### DIRECTIONS FOR THIS TASK
Please give back the listing below word for word, without the images.

BEGIN SUPPLIED DATA

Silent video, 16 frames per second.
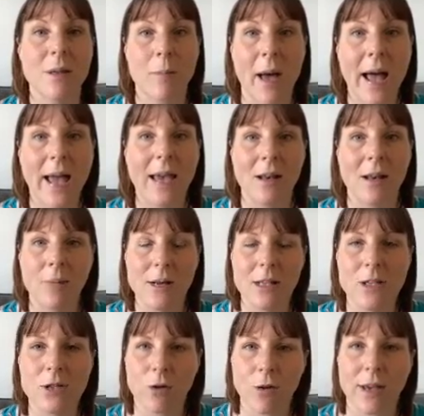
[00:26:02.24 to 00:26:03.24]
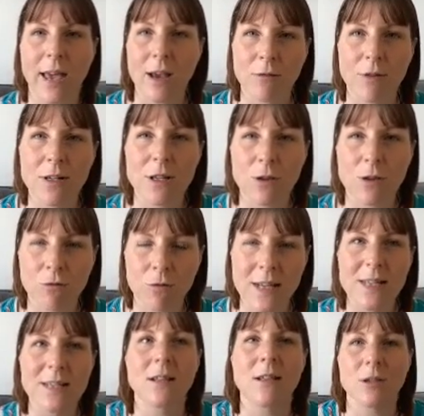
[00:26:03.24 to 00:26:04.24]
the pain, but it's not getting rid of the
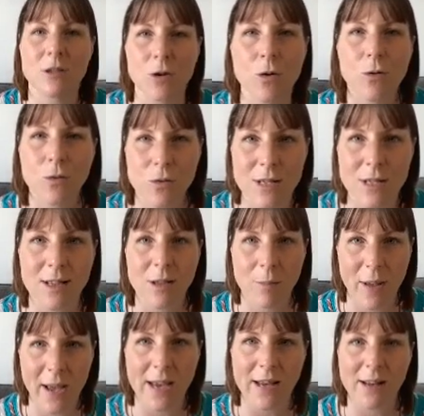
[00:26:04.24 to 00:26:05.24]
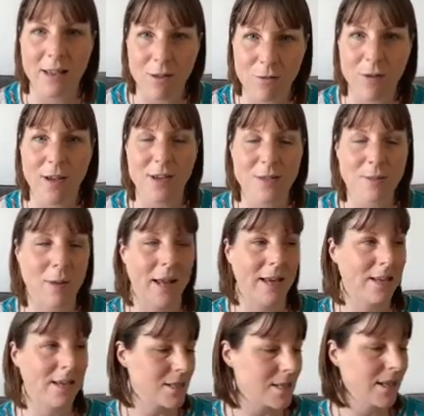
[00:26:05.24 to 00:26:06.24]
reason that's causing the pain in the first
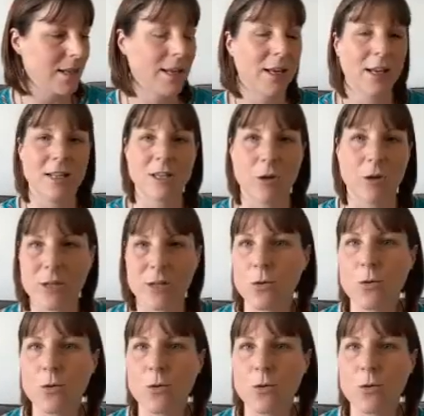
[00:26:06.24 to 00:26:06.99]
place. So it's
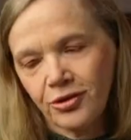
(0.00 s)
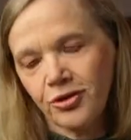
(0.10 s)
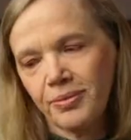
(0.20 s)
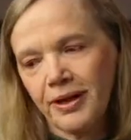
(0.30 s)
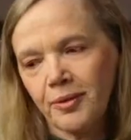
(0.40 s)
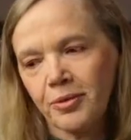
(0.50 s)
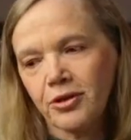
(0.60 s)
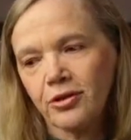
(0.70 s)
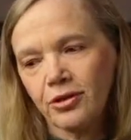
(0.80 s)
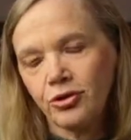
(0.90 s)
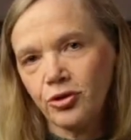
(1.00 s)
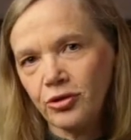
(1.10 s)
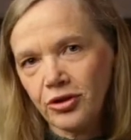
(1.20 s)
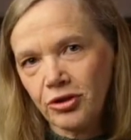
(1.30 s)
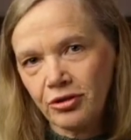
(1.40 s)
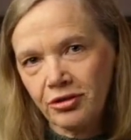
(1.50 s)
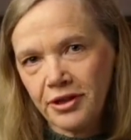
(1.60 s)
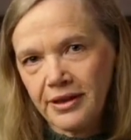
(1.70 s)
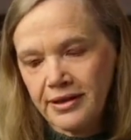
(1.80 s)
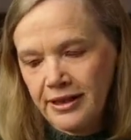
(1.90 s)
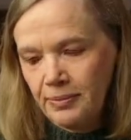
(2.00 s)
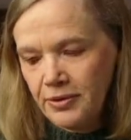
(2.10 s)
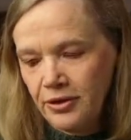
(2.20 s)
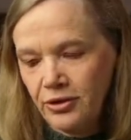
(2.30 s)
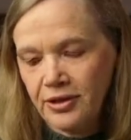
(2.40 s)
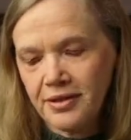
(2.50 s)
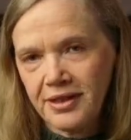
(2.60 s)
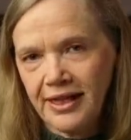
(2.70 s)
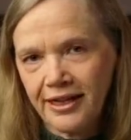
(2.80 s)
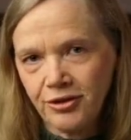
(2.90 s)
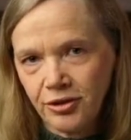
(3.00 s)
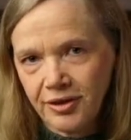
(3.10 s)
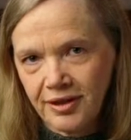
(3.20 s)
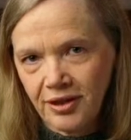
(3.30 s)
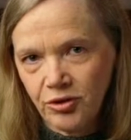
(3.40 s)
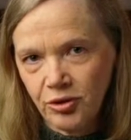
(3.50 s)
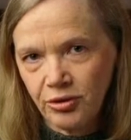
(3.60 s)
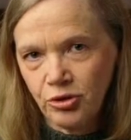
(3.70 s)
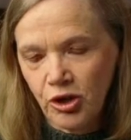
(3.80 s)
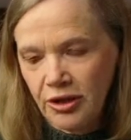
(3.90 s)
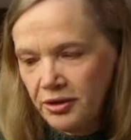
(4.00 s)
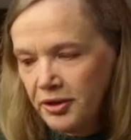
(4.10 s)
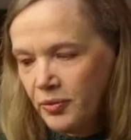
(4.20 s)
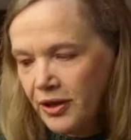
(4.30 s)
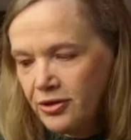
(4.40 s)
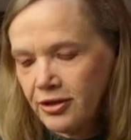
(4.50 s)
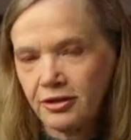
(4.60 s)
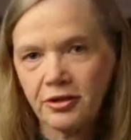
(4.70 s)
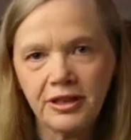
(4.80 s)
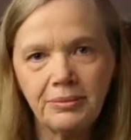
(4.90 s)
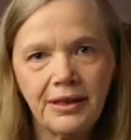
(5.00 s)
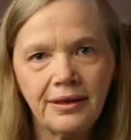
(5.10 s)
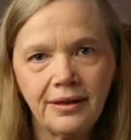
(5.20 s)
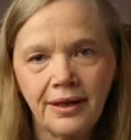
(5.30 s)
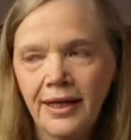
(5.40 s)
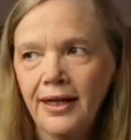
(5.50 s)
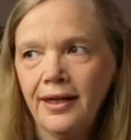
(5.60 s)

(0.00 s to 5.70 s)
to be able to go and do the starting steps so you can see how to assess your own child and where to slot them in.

END SUPPLIED DATA

### OUTPUT FOR THIS TASK
Silent video, 16 frames per second.
[00:26:02.24 to 00:26:03.24]
[00:26:03.24 to 00:26:04.24]
the pain, but it's not getting rid of the
[00:26:04.24 to 00:26:05.24]
[00:26:05.24 to 00:26:06.24]
reason that's causing the pain in the first
[00:26:06.24 to 00:26:06.99]
place. So it's
(0.00 s)
(0.10 s)
(0.20 s)
(0.30 s)
(0.40 s)
(0.50 s)
(0.60 s)
(0.70 s)
(0.80 s)
(0.90 s)
(1.00 s)
(1.10 s)
(1.20 s)
(1.30 s)
(1.40 s)
(1.50 s)
(1.60 s)
(1.70 s)
(1.80 s)
(1.90 s)
(2.00 s)
(2.10 s)
(2.20 s)
(2.30 s)
(2.40 s)
(2.50 s)
(2.60 s)
(2.70 s)
(2.80 s)
(2.90 s)
(3.00 s)
(3.10 s)
(3.20 s)
(3.30 s)
(3.40 s)
(3.50 s)
(3.60 s)
(3.70 s)
(3.80 s)
(3.90 s)
(4.00 s)
(4.10 s)
(4.20 s)
(4.30 s)
(4.40 s)
(4.50 s)
(4.60 s)
(4.70 s)
(4.80 s)
(4.90 s)
(5.00 s)
(5.10 s)
(5.20 s)
(5.30 s)
(5.40 s)
(5.50 s)
(5.60 s)

(0.00 s to 5.70 s)
to be able to go and do the starting steps so you can see how to assess your own child and where to slot them in.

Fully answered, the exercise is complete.